The show looks at Hendrix’s work as a painter. “We’ve got paintings he did that he gave to his father, and some he entered into an art competition in high school,” said Jim Fricke, EMP curator. “They all give insight into his creative life and development,” he said.

For Fricke, a veteran rock writer and editor, the exhibit represents a chance to do “a more comprehensive job of telling the story, with more things our visitors will get a charge out of.” Speaking from under his curatorial hat, Fricke noted how “there’s always tension between architects and curators,” and said the Seattle museum — designed by the whimsically dramatic architect Frank Gehry — presented challenges of presentation.

“With a Gehry space, there’s no right angles,” he said. The Hendrix expansion will be part of fairly sweeping changes for the EMP as a whole. Fricke said that for museum visitors who haven’t stopped by in awhile — it opened in June 2000 — “it’s going to feel substantially different.”

Granite, marble, bronze
And there’s another long-awaited tribute, a lavish gesture of goodbye some have said is years overdue.

The final touches will soon be applied to a new Hendrix tomb, a project more than three years in planning and building. In November, Hendrix’s body was exhumed from a nondescript gravesite at Greenwood Memorial Park in Renton, Wash., maybe a dozen miles from Seattle, and reinterred in a vault in a new location on the site.

That vault will include a life-size bronze sculpture of the musician, a dome almost 30 feet high to be supported by granite columns accented in marble. “The memorial will be done probably this fall,” Janie Hendrix said.

To her way of thinking, the memorial is the outcome of efforts by Al Hendrix, Jimi’s father and the founder of Experience Hendrix. Al Hendrix, who died in April 2002 after a long bout with heart disease, had made it a mission to see that a proper tribute for his son was completed. “My father really wanted this done,” Janie Hendrix said. “The doctors were amazed that he lived the extra year he lived. He was really trying to hang on for the memorial to be done.”

Favorite son, sort of
Some have said Seattle’s relationship with its favorite rock and roll son has been fraught with coolness and an acknowledgement at arm’s length. In November the city of Seattle did take note of what would have been Hendrix’s 60th birthday. But to date there’ve been no streets or buildings named for him, and a few relatively minor statuary tributes: a bust and mural of the guitarist at Garfield High School, where he was a student, and a small statue in the city’s Capitol Hill district.

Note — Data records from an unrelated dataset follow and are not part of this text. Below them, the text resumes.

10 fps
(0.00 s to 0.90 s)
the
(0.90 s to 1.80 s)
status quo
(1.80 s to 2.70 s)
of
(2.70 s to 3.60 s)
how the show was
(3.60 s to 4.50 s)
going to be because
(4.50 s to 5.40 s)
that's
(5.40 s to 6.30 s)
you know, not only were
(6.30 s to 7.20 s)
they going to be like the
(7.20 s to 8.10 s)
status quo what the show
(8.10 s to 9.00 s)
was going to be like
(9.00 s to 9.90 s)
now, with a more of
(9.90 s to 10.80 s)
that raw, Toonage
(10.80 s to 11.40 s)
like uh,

Charles Cross, a biographer of Hendrix and of Nirvana’s Kurt Cobain (another product of the Pacific Northwest), told BBC News last year the oversight by officialdom is “almost criminal.”

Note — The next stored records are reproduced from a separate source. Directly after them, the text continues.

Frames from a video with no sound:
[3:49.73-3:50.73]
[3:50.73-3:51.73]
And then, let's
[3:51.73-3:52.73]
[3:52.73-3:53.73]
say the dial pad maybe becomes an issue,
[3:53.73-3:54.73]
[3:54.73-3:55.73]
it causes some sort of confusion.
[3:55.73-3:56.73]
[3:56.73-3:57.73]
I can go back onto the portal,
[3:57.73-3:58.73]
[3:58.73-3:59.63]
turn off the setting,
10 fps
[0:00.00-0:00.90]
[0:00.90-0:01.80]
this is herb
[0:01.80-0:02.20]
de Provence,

“The Seattle city government has never given any due to this man’s cultural legacy,” Cross told the BBC.

Janie Hendrix, though, has moved on, not inclined to bitterness over the matter. “There could always be more, but that’s not to diminish anything that has been done,” she said. “There are tributes in London, where Jimi basically established his name, and New York has Electric Lady Studios and still pays him homage. I’d like to see a street named after Jimi. That would be very cool.”